During the period in which a component meets the assets held for sale and discontinued operations criteria, an entity must present the assets and liabilities of the discontinued operation separately in the asset and liability sections of the balance sheet for the current and comparative reporting periods. The prior period balance sheet is reclassified for the held for sale items. For statements of operations, the current and prior periods report the results of operations of the component in discontinued operations.

Second Quarter Financial Highlights

Total revenues were $5.2 million, consisting primarily of LENSAR product, lease and service revenues.
LENSAR revenues were $5.1 million, a decrease of 31% over the prior-year period, with procedure volume also declining 31%.
Net cash from all royalty rights was $11.5 million, down 43% from $20.1 million for the prior-year period.
Revenue from our Pharmaceutical segment was $8.2 million, compared with $10.4 million for the prior-year period.
GAAP net loss was $50.0 million. Non-GAAP net loss was $23.0 million. A reconciliation of GAAP to non-GAAP financial results can be found in Table 4 at the end of this news release.

Revenue Highlights

Total revenues for the second quarter of 2020 were $5.2 million and consisted primarily of LENSAR product, lease and service revenues.
Product revenue from LENSAR was $5.1 million, a 31% decrease from the second quarter of 2019. LENSAR procedure volume for the second quarter of 2020 also declined 31% from the prior-year period, primarily due to lower system sales and procedures driven by the negative impact of the COVID-19 pandemic and the associated decline in elective surgical procedures. LENSAR operating results are expected to improve as elective surgical procedures progressively ramp to pre-COVID-19 levels as the pandemic subsides.
Total revenues for the first half of 2020 were $11.2 million, compared with $14.2 million for the first half of 2019.
Revenues from LENSAR for the six months ended June 30, 2020 decreased by $3.0 million, or 21%, to $11.1 million from $14.1 million for the six months ended June 30, 2019. LENSAR procedure volume for the six months ended June 30, 2020 declined by 18% from the prior-year period.

Operating Expense Highlights

Operating expenses from continuing operations of the Company include general and administrative expenses for corporate overhead.

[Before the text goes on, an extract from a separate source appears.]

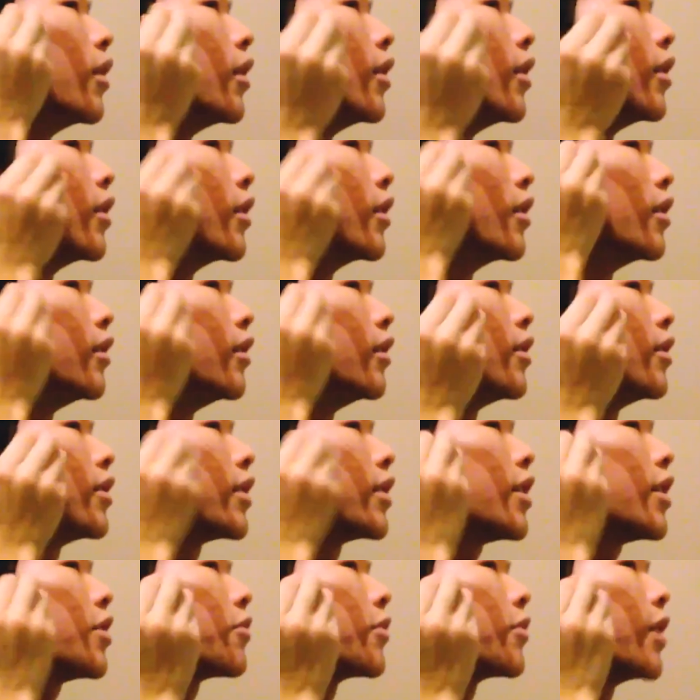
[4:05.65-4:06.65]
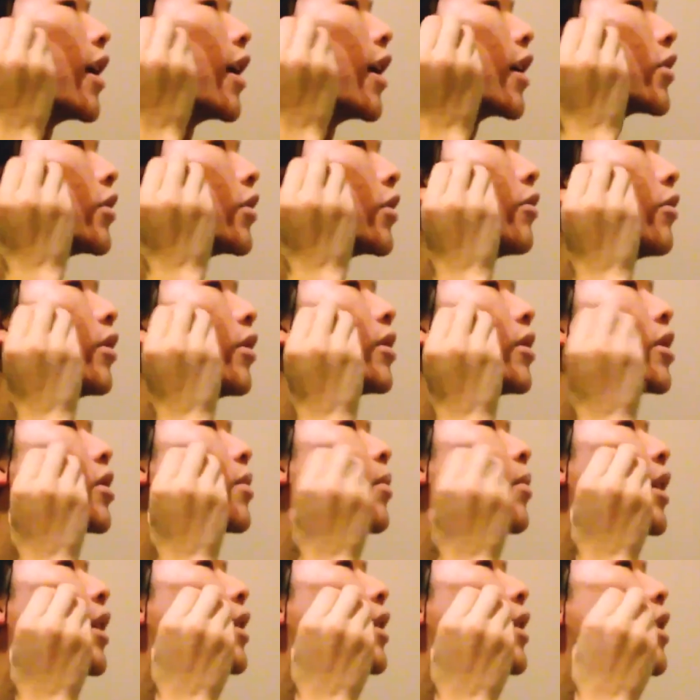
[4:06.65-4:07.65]
And in this case, we actually want to
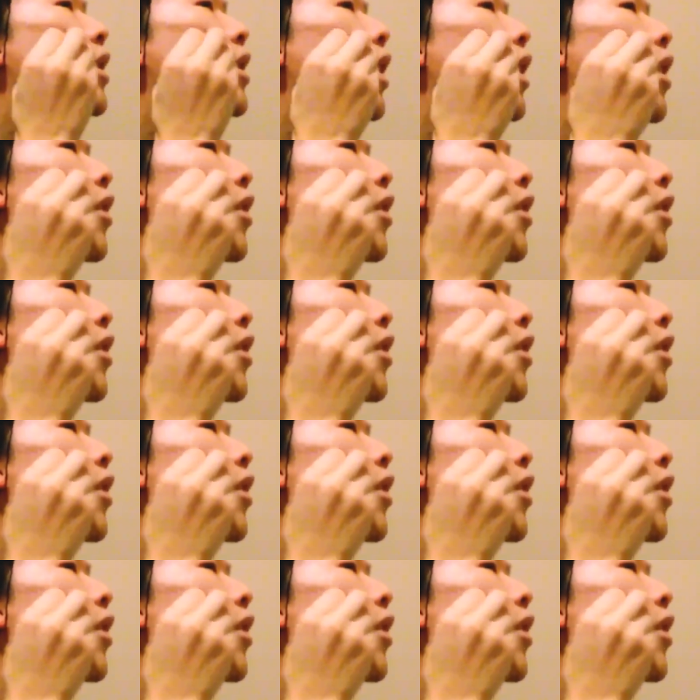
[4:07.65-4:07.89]
just blend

A significant amount of these costs had historically not been allocated to individual segments.
Operating expenses for the three months ended June 30, 2020 were $19.0 million, a $2.3 million increase from $16.7 million for the three months ended June 30, 2019. The increase was primarily a result of:
higher general and administrative expenses, primarily due to increased professional fees associated with the ongoing monetization efforts,
higher research & development expenses in our Medical Devices segment as LENSAR pursues its next-generation workstation, ALLY, which integrates an enhanced femtosecond laser with a phacoemulsification system in a compact, mobile workstation, partially offset by



lower cost of product revenue, due to decreased sales in our Medical Devices segment, and
lower sales and marketing expenses in our Medical Devices segment.
Operating expenses for the six months ended June 30, 2020 were $56.7 million, a $25.1 million increase from $31.6 million for the six months ended June 30, 2019. The increase was primarily a result of:
provisions under our Wind-Down Retention Plan, which, as a result of the adoption of the Plan of Liquidation, accelerated the vesting of outstanding stock awards for employees in the first quarter of 2020,
higher general and administrative expenses of $5.5 million, or 32% from the prior period, primarily due to increased professional fees, and
higher research & development expenses in our Medical Devices segment, partially offset by
lower cost of product revenue, due to decreased sales in our Medical Devices segment.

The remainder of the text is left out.